Lopez v. Regional Transportation District

Judge ROY

dissenting.

I respectfully dissent.

As Judge Julius Bissell once observed,

The algebraic representation of the unknown quantity, %’ probably well expresses the value and usefulness of a dissenting opinion in judicial proceedings. The universality of the custom, coupled with the importance of the present inquiry, has led to the labor, and the possible incumbrance of the Reports with this opinion.

Hockaday v. Board of County Commissioners, 1 Colo.App. 362, 381, 29 P. 287, 293 (1892).

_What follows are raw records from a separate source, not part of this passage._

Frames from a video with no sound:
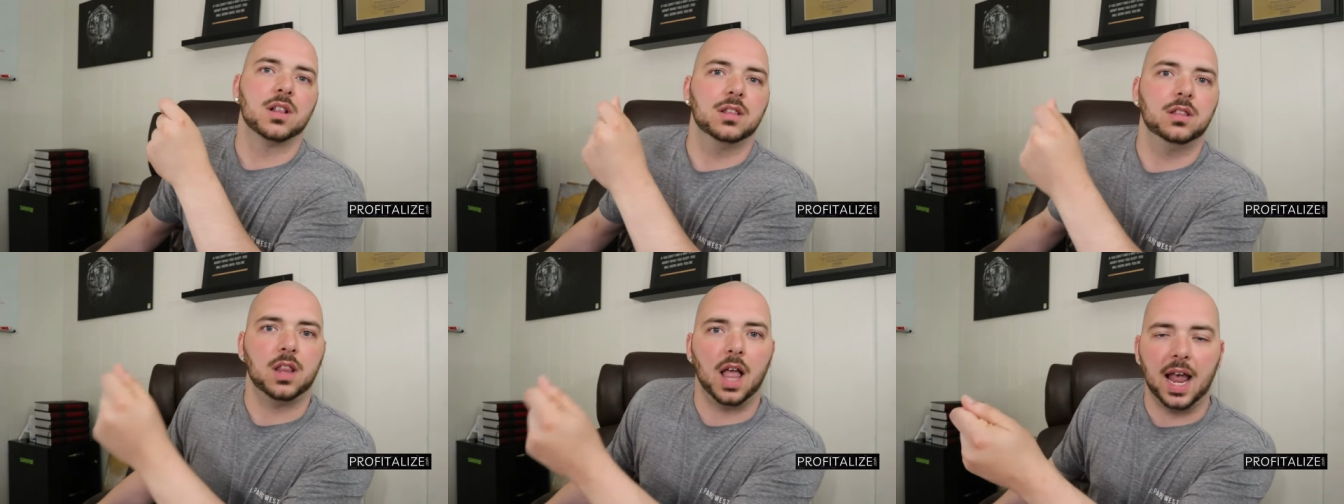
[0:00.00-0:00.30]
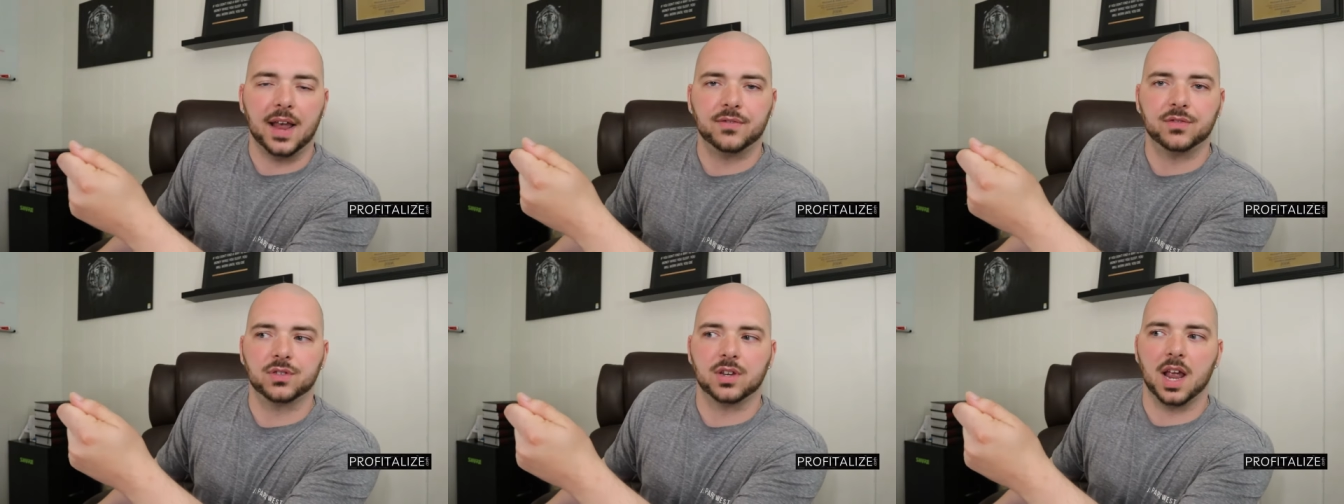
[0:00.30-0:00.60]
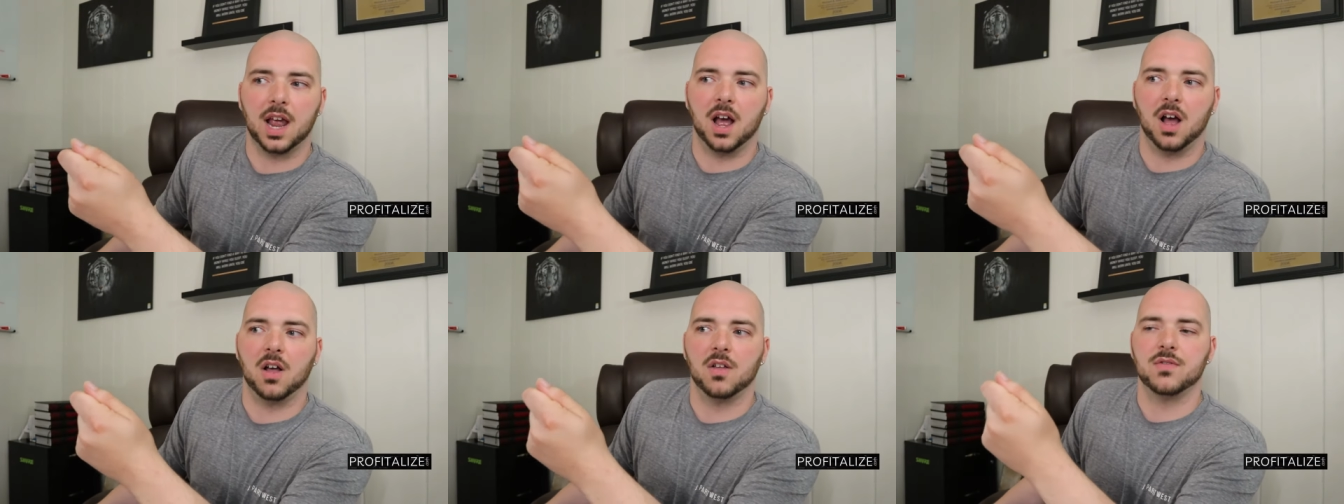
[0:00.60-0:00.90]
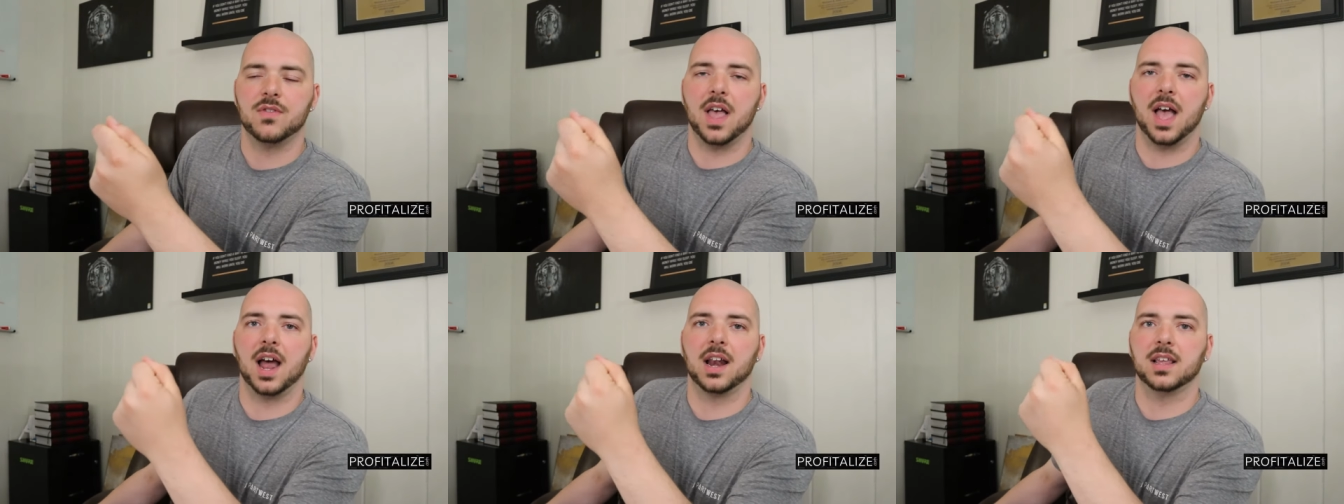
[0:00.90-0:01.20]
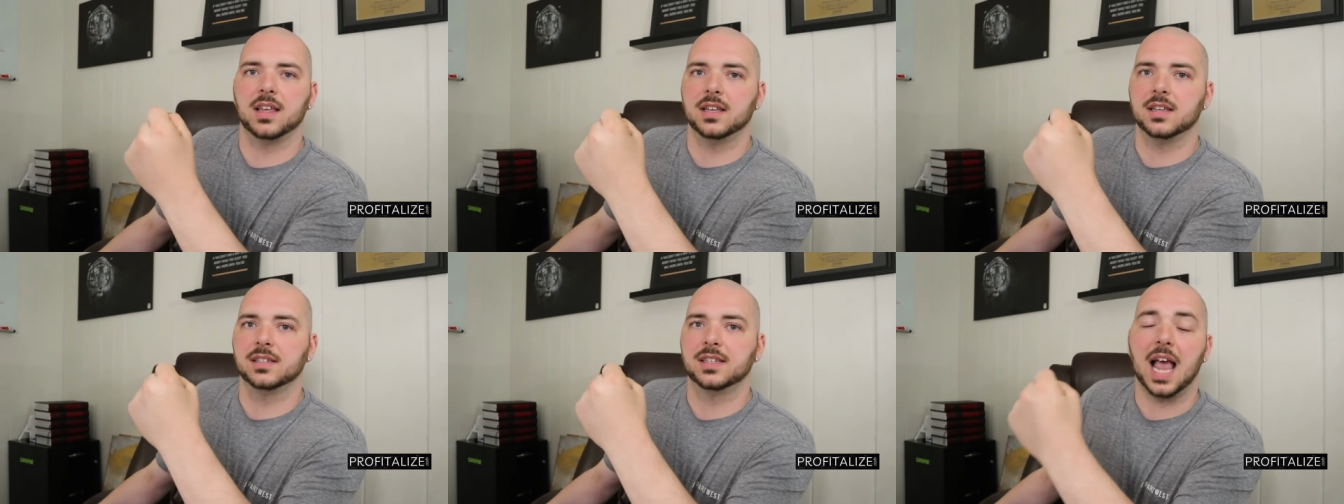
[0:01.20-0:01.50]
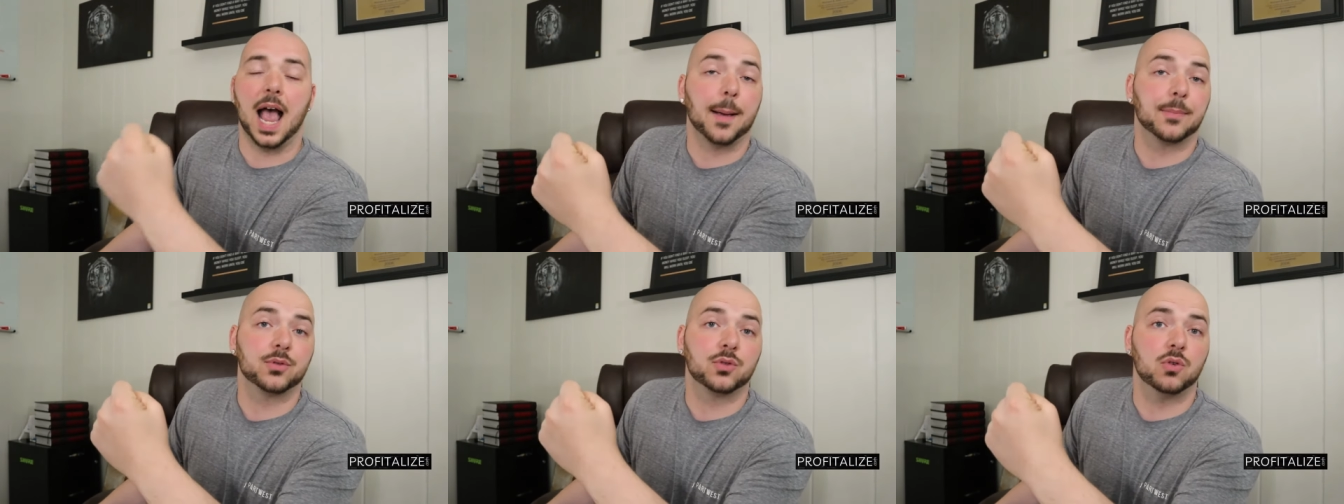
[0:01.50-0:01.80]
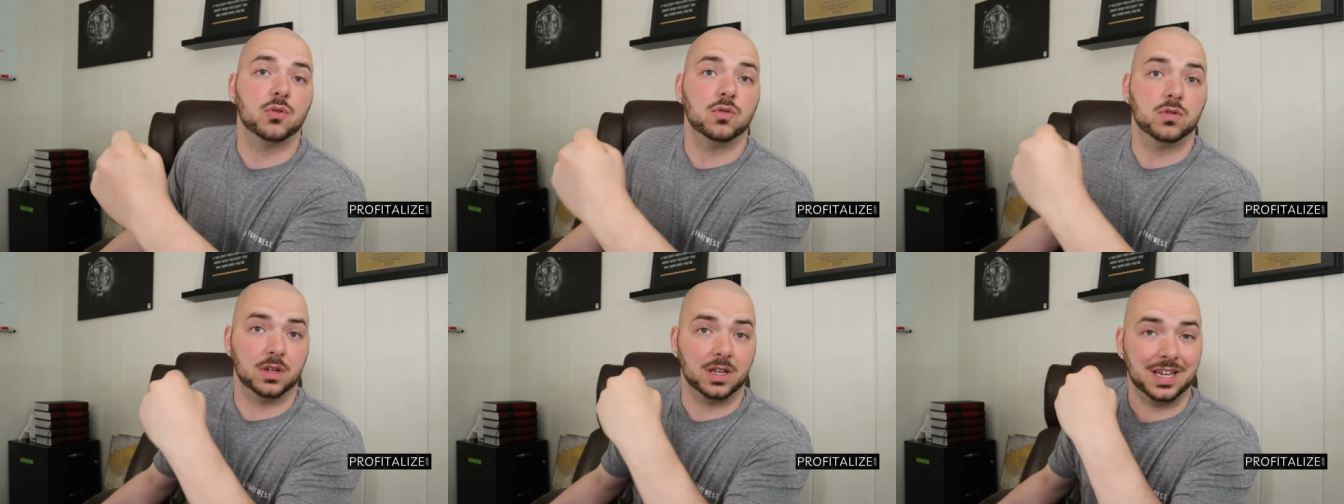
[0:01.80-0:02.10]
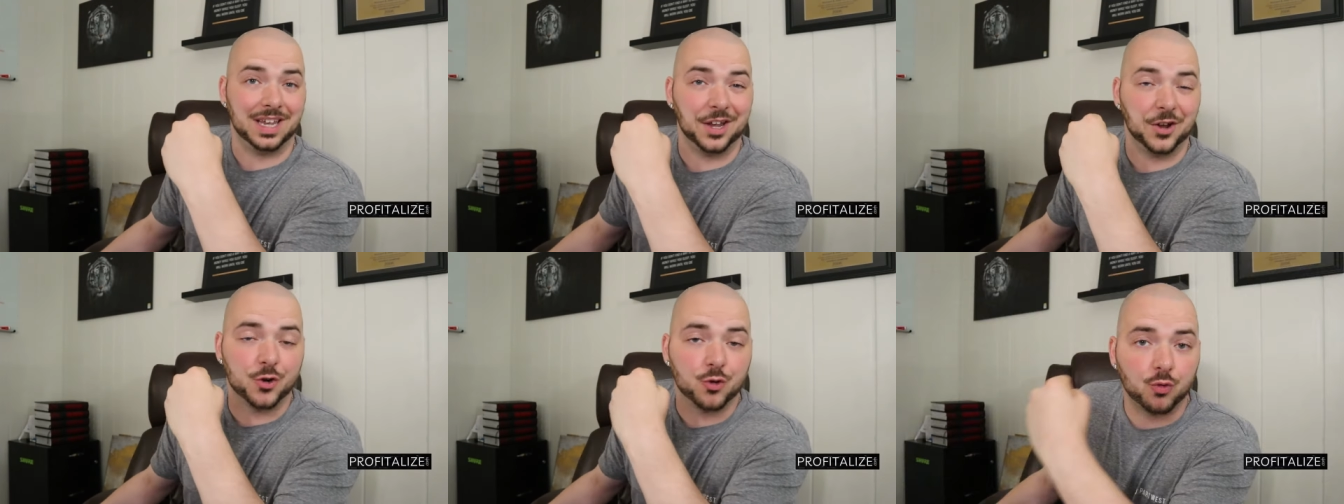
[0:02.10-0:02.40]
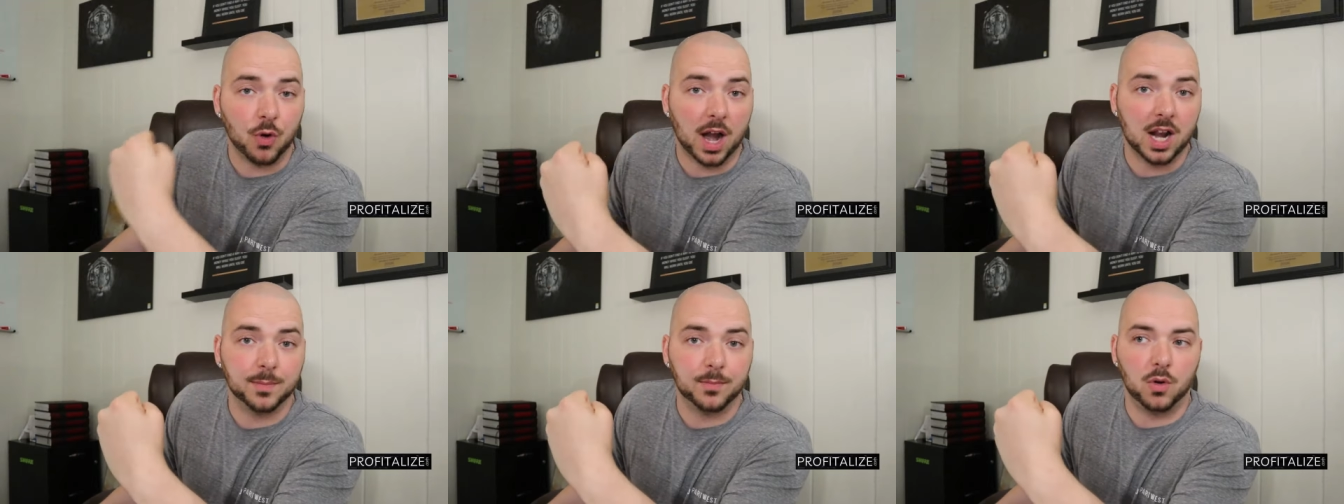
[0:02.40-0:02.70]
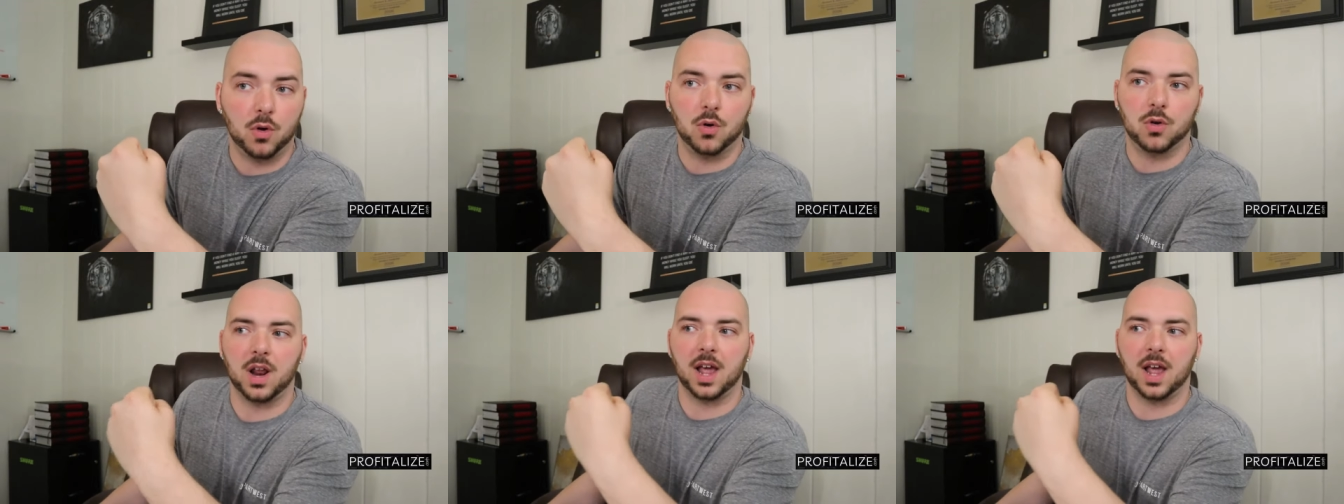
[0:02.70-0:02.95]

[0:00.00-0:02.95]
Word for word: lifestyle that is absolutely incredible,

*258The majority has held that the notice required by § 24-10-109(3), C.R.S. (1988 Repl.Vol. 10A) is effective upon mailing by first class mail. Its conclusion is based on Lafitte v. State Highway Department, 885 P.2d 338 (Colo.App.1994) which is based, in my opinion, on a misreading of Trinity Broadcasting of Denver, Inc. v. City of Westminster, 848 P.2d 916 (Colo.1993). While the supreme court in Trinity stated that the notice was effective upon mailing, the notice in Trinity was, in fact, mailed by registered mail as specified in § 24-10-109(3).

In Lafitte, the notice was originally timely mailed with certified mail labels attached but insufficient postage was affixed. The State Highway Department refused to pay the postage due and the notice was not delivered. The notice was returned to the sender and was again dispatched, now untimely, with proper postage affixed. There was no dispute as to when the notice was originally mailed. The court relied, in part, on Woodsmall v. Regional Transportation District, 800 P.2d 63 (Colo.1990) which was, in my view, misplaced. In Woodsmall, the issues related to the contents of the notice, or the manner in which the information required by statute was provided, not the timeliness or method of service.

The statute states that: “Such notice shall be effective upon mailing by registered mail or upon personal service.” Section 24-10-109(3). The majority opinion, in my view, amends a statute which does not require construction and treats first class mail as equivalent to registered or certified mail. See § 2-4-401(12), C.R.S. (1980 Repl.Vol. IB).

In addition, as the supreme court points out in Woodsmall, the General Assembly amended the Governmental Immunity Act in 1986 deleting the phrase “substantial compliance” and substituting “[Compliance with the provisions of this section shall be a jurisdictional prerequisite to any action brought under the provisions of this article, and failure of compliance shall forever bar any such action.” See Colo.Sess.Laws 1986, ch. 166, § 24-10-109(1) at 877. While strict compliance may not be required as to all aspects of the notice, certainly more than substantial compliance is required. And if, as here, the statute is specific as to the time within which notice must be given and the manner of service, there can really be no real distinction between strict or substantial compliance.

I would reverse and remand for a determination as to whether personal service was perfected in a timely manner. In the event the trial court determines that personal service was not timely perfected, I would order the case dismissed.